* **Records from a data source**:
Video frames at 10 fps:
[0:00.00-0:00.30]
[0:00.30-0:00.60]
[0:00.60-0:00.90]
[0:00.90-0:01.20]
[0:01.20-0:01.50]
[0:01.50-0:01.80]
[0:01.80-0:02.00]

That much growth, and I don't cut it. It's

---

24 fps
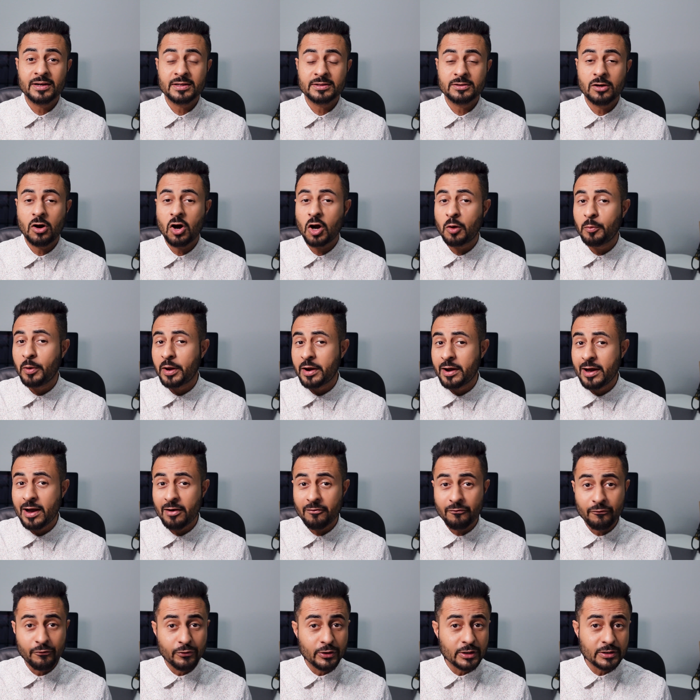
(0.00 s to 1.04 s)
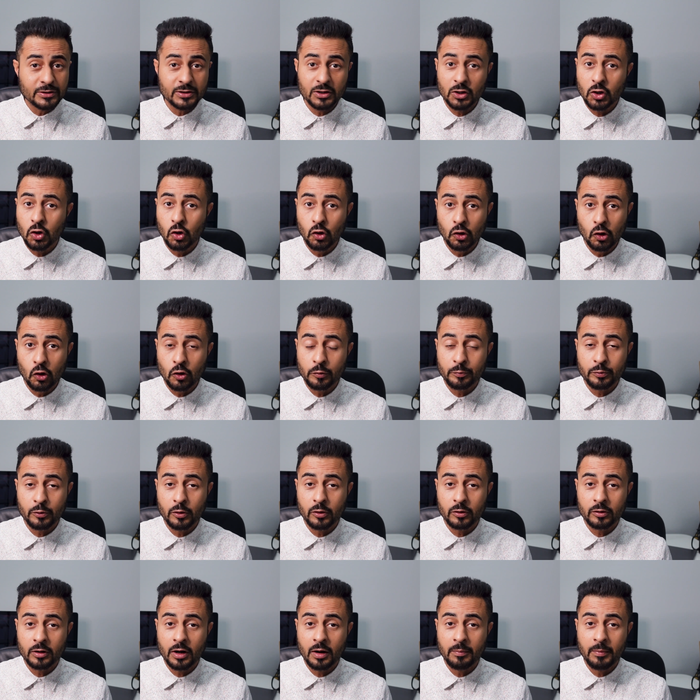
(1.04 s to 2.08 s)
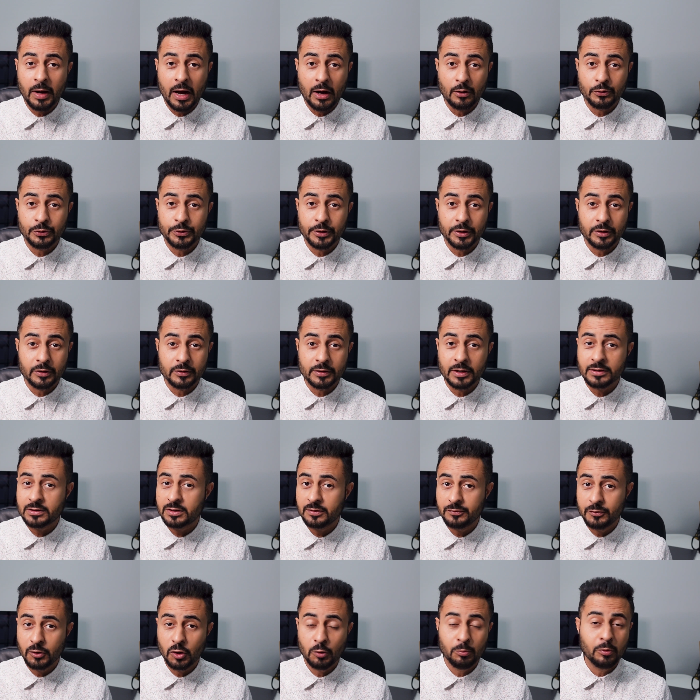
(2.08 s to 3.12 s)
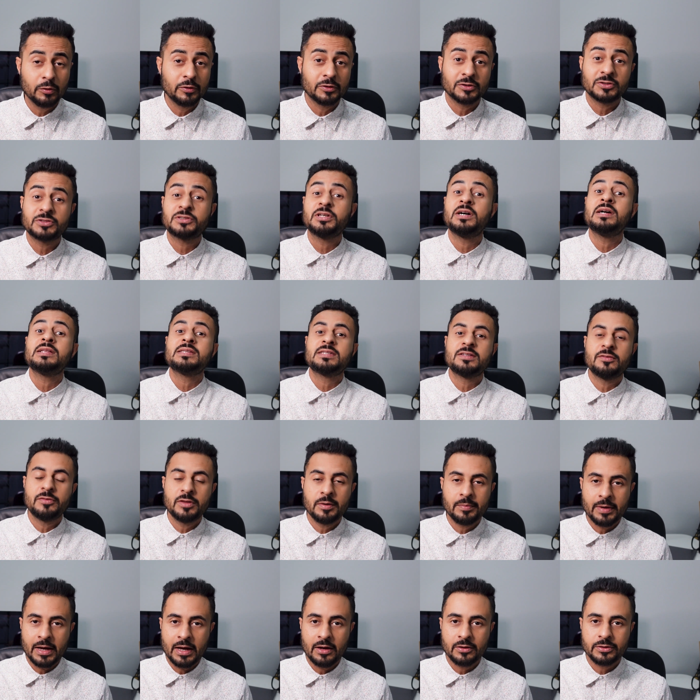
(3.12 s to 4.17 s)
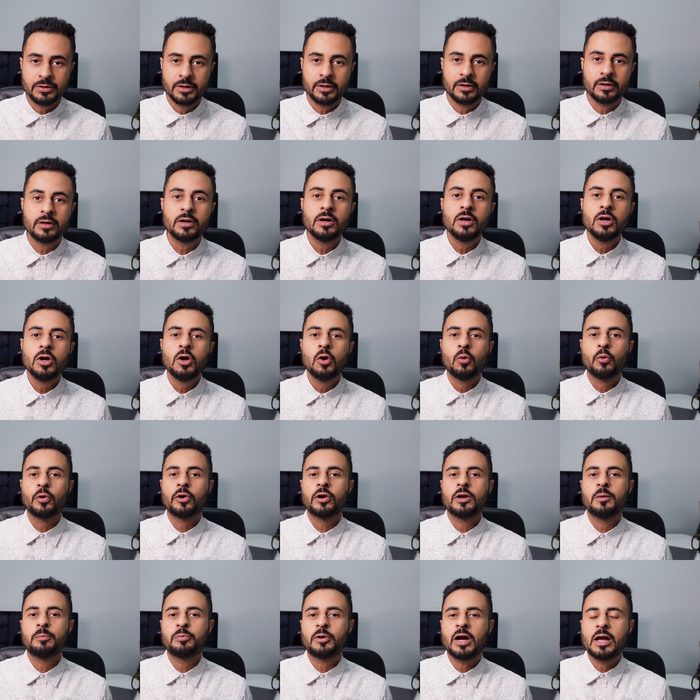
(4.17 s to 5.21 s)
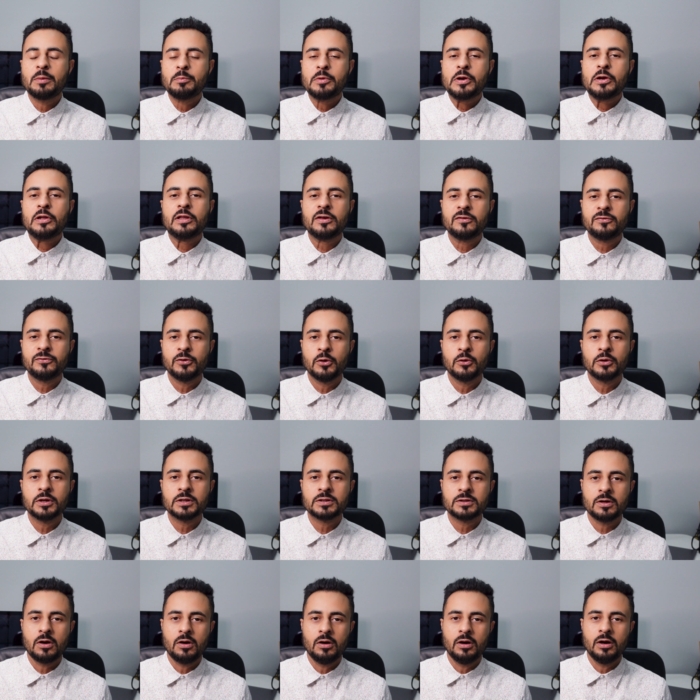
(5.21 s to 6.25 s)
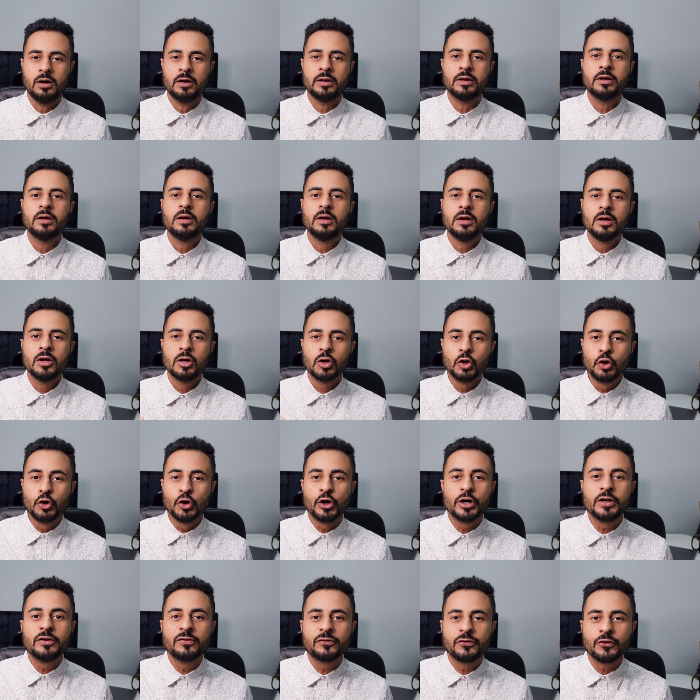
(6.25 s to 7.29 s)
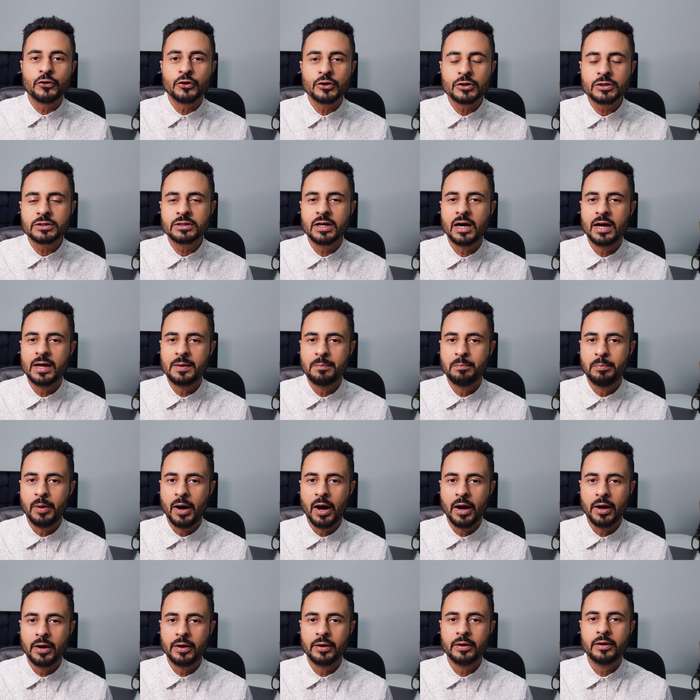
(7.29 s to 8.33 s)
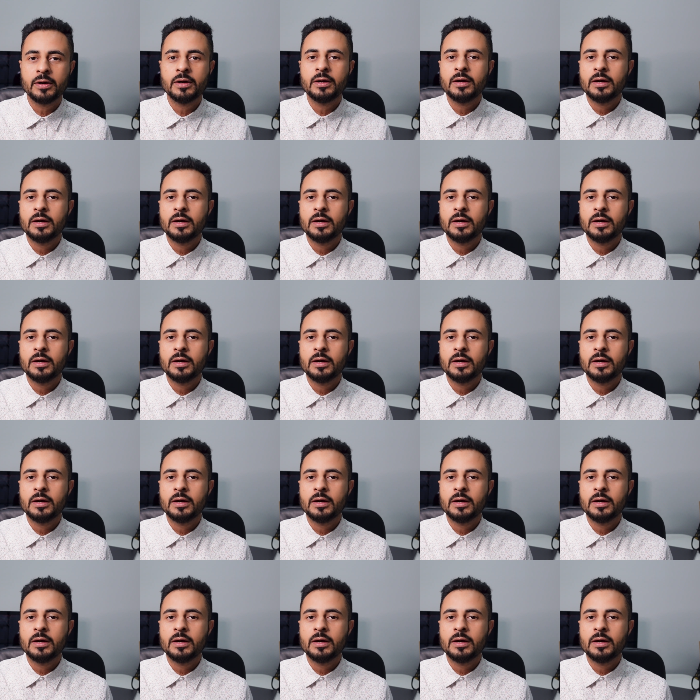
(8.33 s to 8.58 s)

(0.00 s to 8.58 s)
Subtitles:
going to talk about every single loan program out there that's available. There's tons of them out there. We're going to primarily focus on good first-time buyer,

* **Your task**:
An exact copy of the lines above from the one with "(1.04 s to 2.08 s)" up to and including the one with "(0.00 s to 8.58 s)" is required; reproduce only those lines, omitting all pictures.

* **Exercise answer**:
(1.04 s to 2.08 s)
(2.08 s to 3.12 s)
(3.12 s to 4.17 s)
(4.17 s to 5.21 s)
(5.21 s to 6.25 s)
(6.25 s to 7.29 s)
(7.29 s to 8.33 s)
(8.33 s to 8.58 s)

(0.00 s to 8.58 s)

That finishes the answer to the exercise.